### PROBLEM TO WORK ON
Retype the data below verbatim; pictures do not belong in the copy.

### DATA SECTION
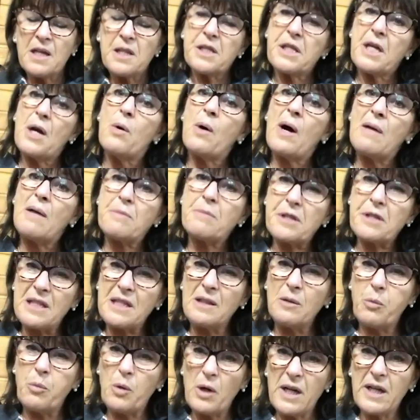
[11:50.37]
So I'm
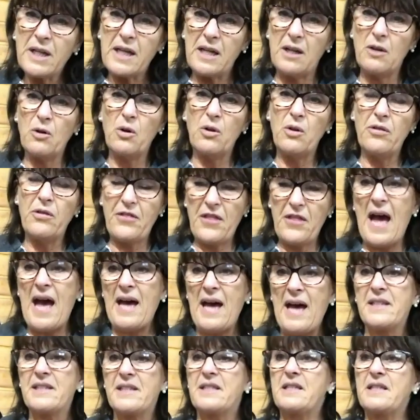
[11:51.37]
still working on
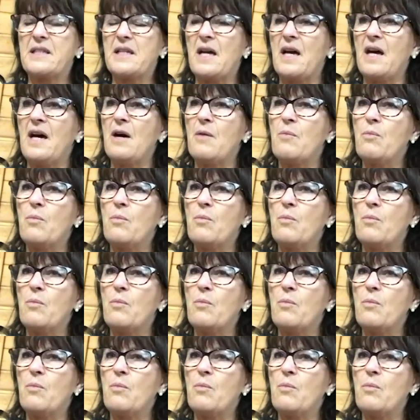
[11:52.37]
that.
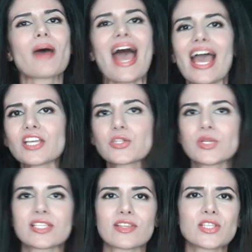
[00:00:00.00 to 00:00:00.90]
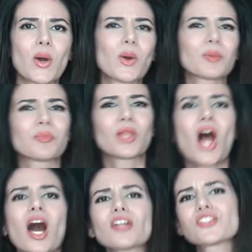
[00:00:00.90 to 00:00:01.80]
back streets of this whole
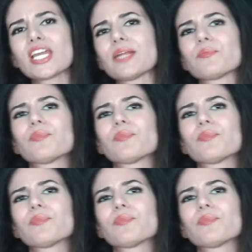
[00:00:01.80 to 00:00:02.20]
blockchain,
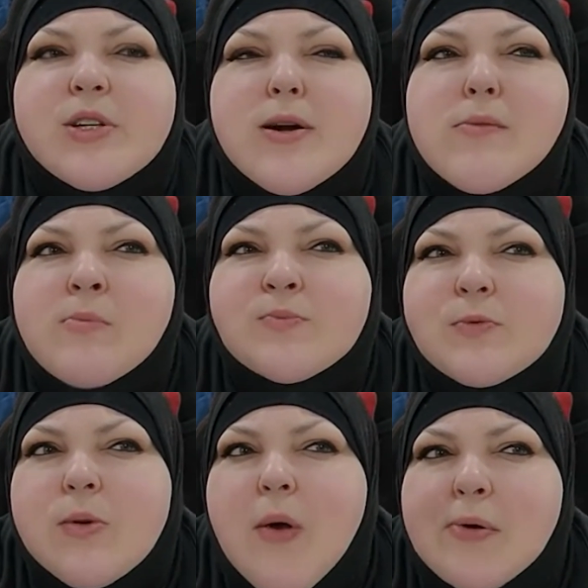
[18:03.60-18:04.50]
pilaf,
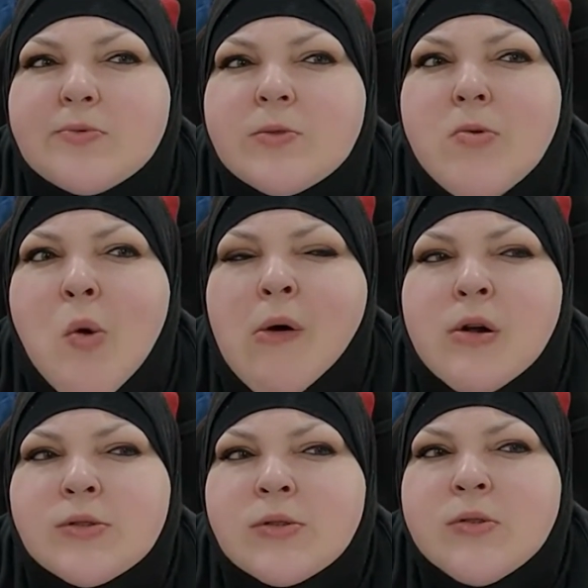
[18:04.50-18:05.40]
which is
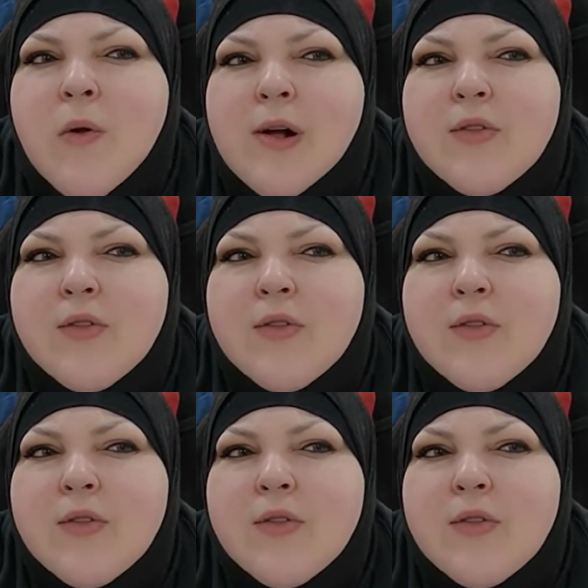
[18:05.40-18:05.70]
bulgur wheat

### SOLUTION TO THE PROBLEM
[11:50.37]
So I'm
[11:51.37]
still working on
[11:52.37]
that.
[00:00:00.00 to 00:00:00.90]
[00:00:00.90 to 00:00:01.80]
back streets of this whole
[00:00:01.80 to 00:00:02.20]
blockchain,
[18:03.60-18:04.50]
pilaf,
[18:04.50-18:05.40]
which is
[18:05.40-18:05.70]
bulgur wheat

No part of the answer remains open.